Chi scrive lo ha intervistato dopo una visita celebrativa alla Moto Guzzi a Mandello il 15 settembre 1996 (reduce da un incontro con Les Cultures), nelle vesti di presidente del Consiglio, atto primo, ricavandone l’impressione di un personaggio non brillante, ma preparatissimo, informato, curioso, ancorato ai valori del cattolicesimo democratico, sicuro di sé al punto da farmi pensare che gli sarebbe piaciuto che lo chiamassero “Il Migliore”, come Palmiro Togliatti.
Ora, pensare che questa banda non certo di scappati di casa, ma semmai in libera uscita da una RSA, possa catturare il voto degli astensionisti e dei giovani a me fa tenerezza, come quando incontrai un mio vecchio compagno di scuola che si ostinava a cercar funghi in una vigna della Valtellina.
Ma l’esperienza di Renzi e Calenda, andata in frantumi, come capita sempre più spesso a coppie che si formano per opportunismo e scoppiano per incompatibilità di carattere, non li mette in guardia?
Eppure i due baldi e fumantini cinquantenni sono tutt’altro che sprovveduti e avevano le carte in regola per un terno secco, se non per la tombola.
Siamo alle prese ancora con il tormentone del Centro: se sapessi destreggiarmi con le note vi assicuro che avrei pronto un brano per Sanremo: non vincerebbe il premio della critica, ma di sicuro sarebbe la più comica in gara.
Quale ricetta si inventano per prendere per la gola elettori inappetenti, quale calamita capace di attrarre una fascia di cittadini che vada oltre lo zero virgola?
Non c’è bisogno di possedere la patente di storici per ricordare che la DC, mandataria con rappresentanza del mondo cattolico, faceva il pieno quando votava il 70% degli aventi diritto e i cattolici toccavano la stessa quota nella popolazione italiana. Oggi, come si sa, da Aosta a Lampedusa, la partecipazione al voto non arriva al 50%, i cattolici sfiorano il venti e i praticanti il dieci.
Venuto meno quel formidabile collante, cadute le ideologie sotto la scure di Tangentopoli, il popolo è diventato elettoralmente fluido e cambia casacca al ritmo dei calzini.
Il Renzi del 40% alle Europee, il Salvini del 34%, i grillini oltre il 30% e Giorgia Meloni che moltiplica il consenso partendo dal 4%, documentano una volatilità del voto che non lascia spazio, neppure di testimonianza, a chi prova a cavalcare un’onda in un mare piatto che non si lascia certo increspare da quel mantra “degli interessi diversi, ma non contrapposti”, che sotto il segno della DC metteva insieme l’operaio e il padrone, il bidello e il professore, l’infermiere e il primario, il sindacalista e l’imprenditore, il cattolico e il laico, l’analfabeta e il dotto e via via componendo un elefantiaco ossimoro, dominatore della foresta.

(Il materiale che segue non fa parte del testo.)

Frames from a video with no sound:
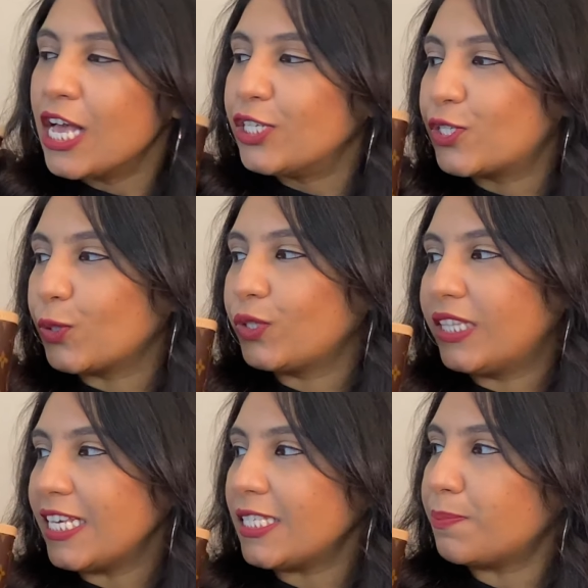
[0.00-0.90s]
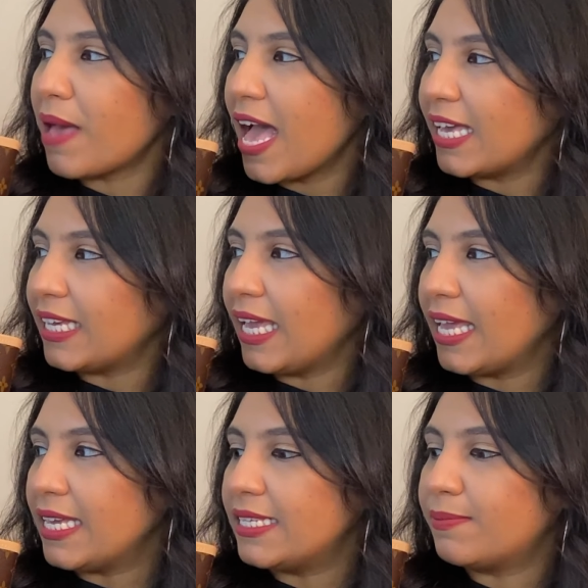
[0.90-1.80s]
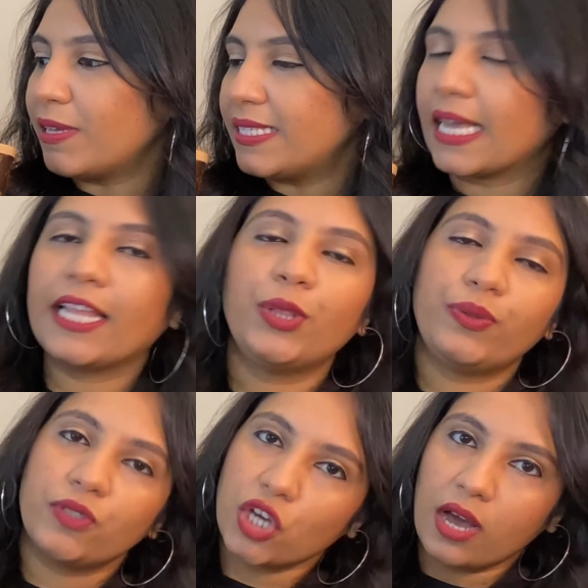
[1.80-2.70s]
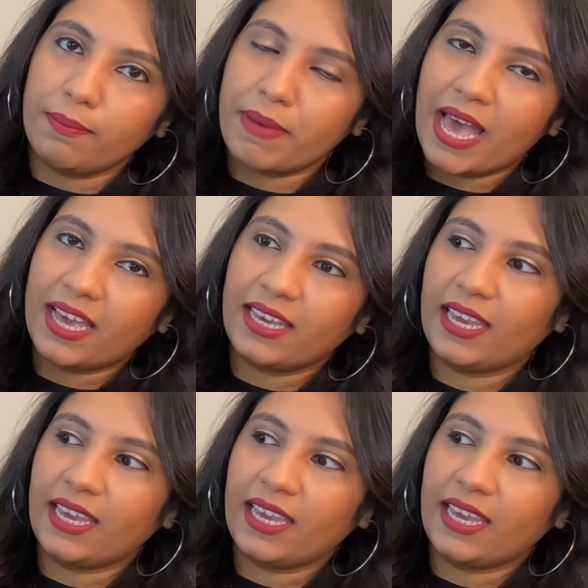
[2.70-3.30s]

So this bag is my second Louis Vuitton bag,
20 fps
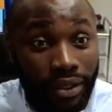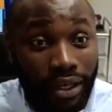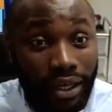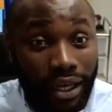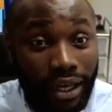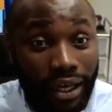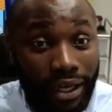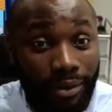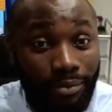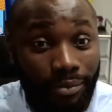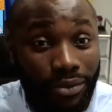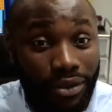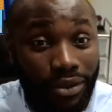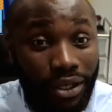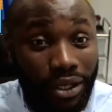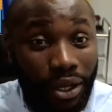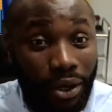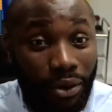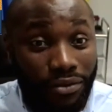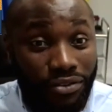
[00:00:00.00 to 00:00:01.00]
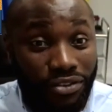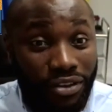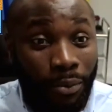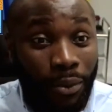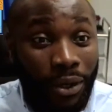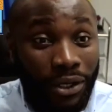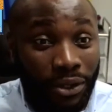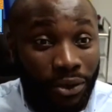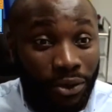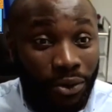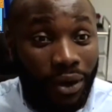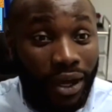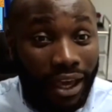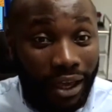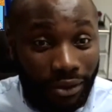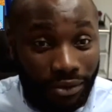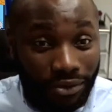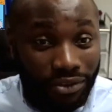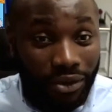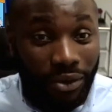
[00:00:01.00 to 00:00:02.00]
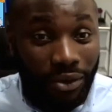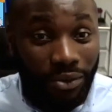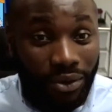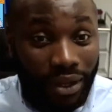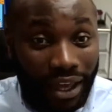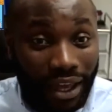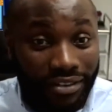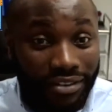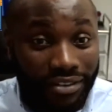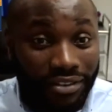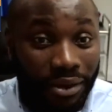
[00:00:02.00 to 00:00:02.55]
If someone in your household has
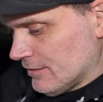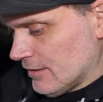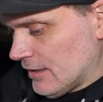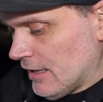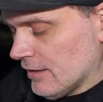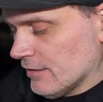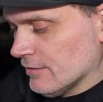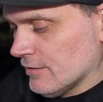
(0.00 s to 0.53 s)

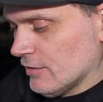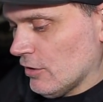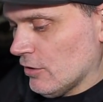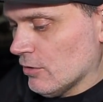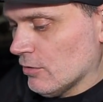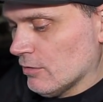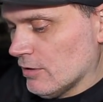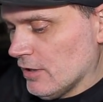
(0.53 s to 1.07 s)
Okay,
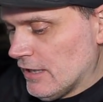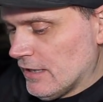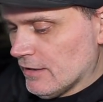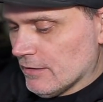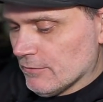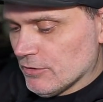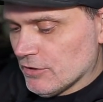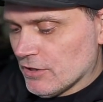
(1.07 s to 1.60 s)
so Clayton,
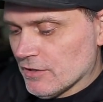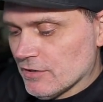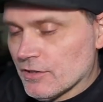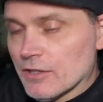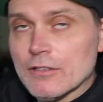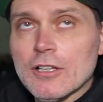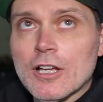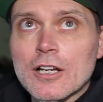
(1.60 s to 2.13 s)
I'm just going to
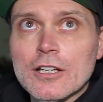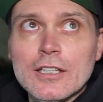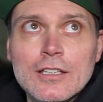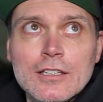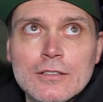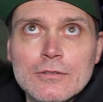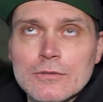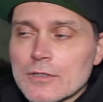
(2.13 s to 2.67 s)
start
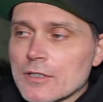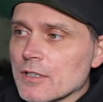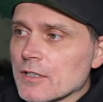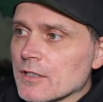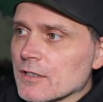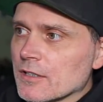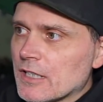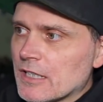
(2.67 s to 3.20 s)
logging,
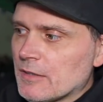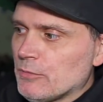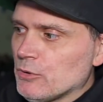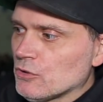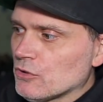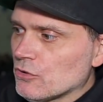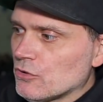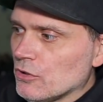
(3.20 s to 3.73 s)
and got the
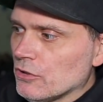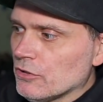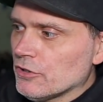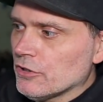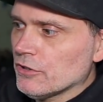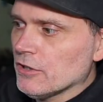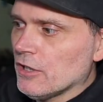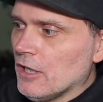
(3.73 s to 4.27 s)
boost controller
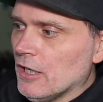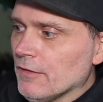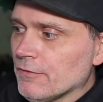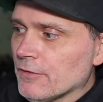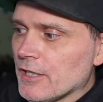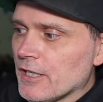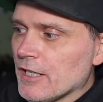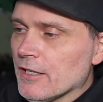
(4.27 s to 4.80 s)
turned off
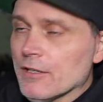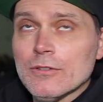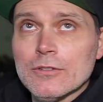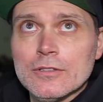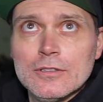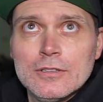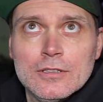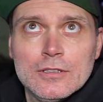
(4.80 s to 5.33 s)
right now.
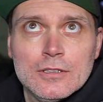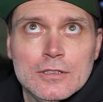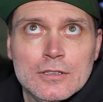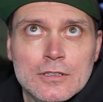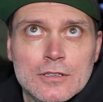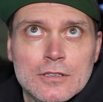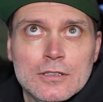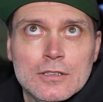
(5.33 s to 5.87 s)

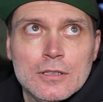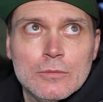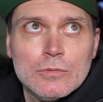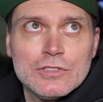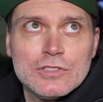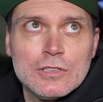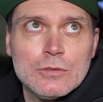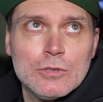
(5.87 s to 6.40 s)

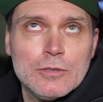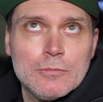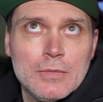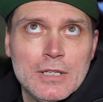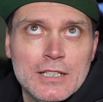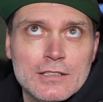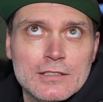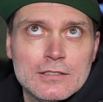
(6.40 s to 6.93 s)
We'll see what it
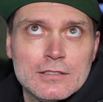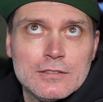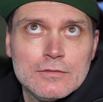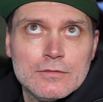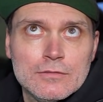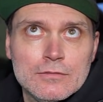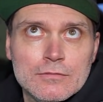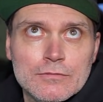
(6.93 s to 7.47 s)
makes
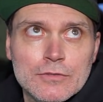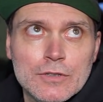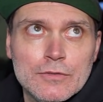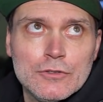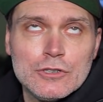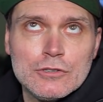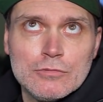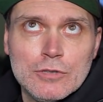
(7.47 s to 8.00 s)
for the
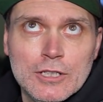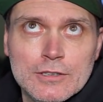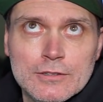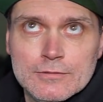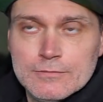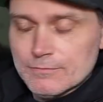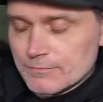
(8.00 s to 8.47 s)
first run.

In quella giungla di posizioni, dove la giustizia sociale stava in cima alla gerarchia delle priorità, mai sarebbe capitato di assistere al più osceno spettacolo del secolo: il ministro Luigi di Maio, che dal balcone di palazzo Chigi decretava l’abolizione della povertà.
Ma và a ciapà i ratt.
Per nostra fortuna non vedo in chiave locale stralunati e velleitari proseliti folgorati sulla via del Romano (nel 2025 compirà ottantasei anni) anche perchè, e la tristezza mi afferra senza tregua, alcuni interpreti eccellenti di quella stagione ci hanno lasciato. Ricordo quelli a me più vicini: Guido Puccio, Giulio Boscagli, Cesare Fumagalli, Plinio Agostoni, Ferruccio Favaron e vi assicuro che avendoli frequentati, quasi tutti fino all’ultimo respiro, mi sento di garantire che l’idea di un Centro 2025 l’avrebbero sepolta con una risata omerica o con un ghigno andreottiano. Ve la immaginate voi una nazionale di calcio a trazione emiliana con il trio Prodi, Delrio, Castagnetti in attesa dell’oriundo Paolo Gentiloni (che “parlandone da sveglio”, come cita un collega, già viene invocato come il federatore pronto a sostituire il presidente Mattarella nel segno di Morfeo? A me torna alla memoria il fallimentare blocco bolognese che affossò gli azzurri guidati da Mondino Fabbri contro la Corea ai mondiali del ’66.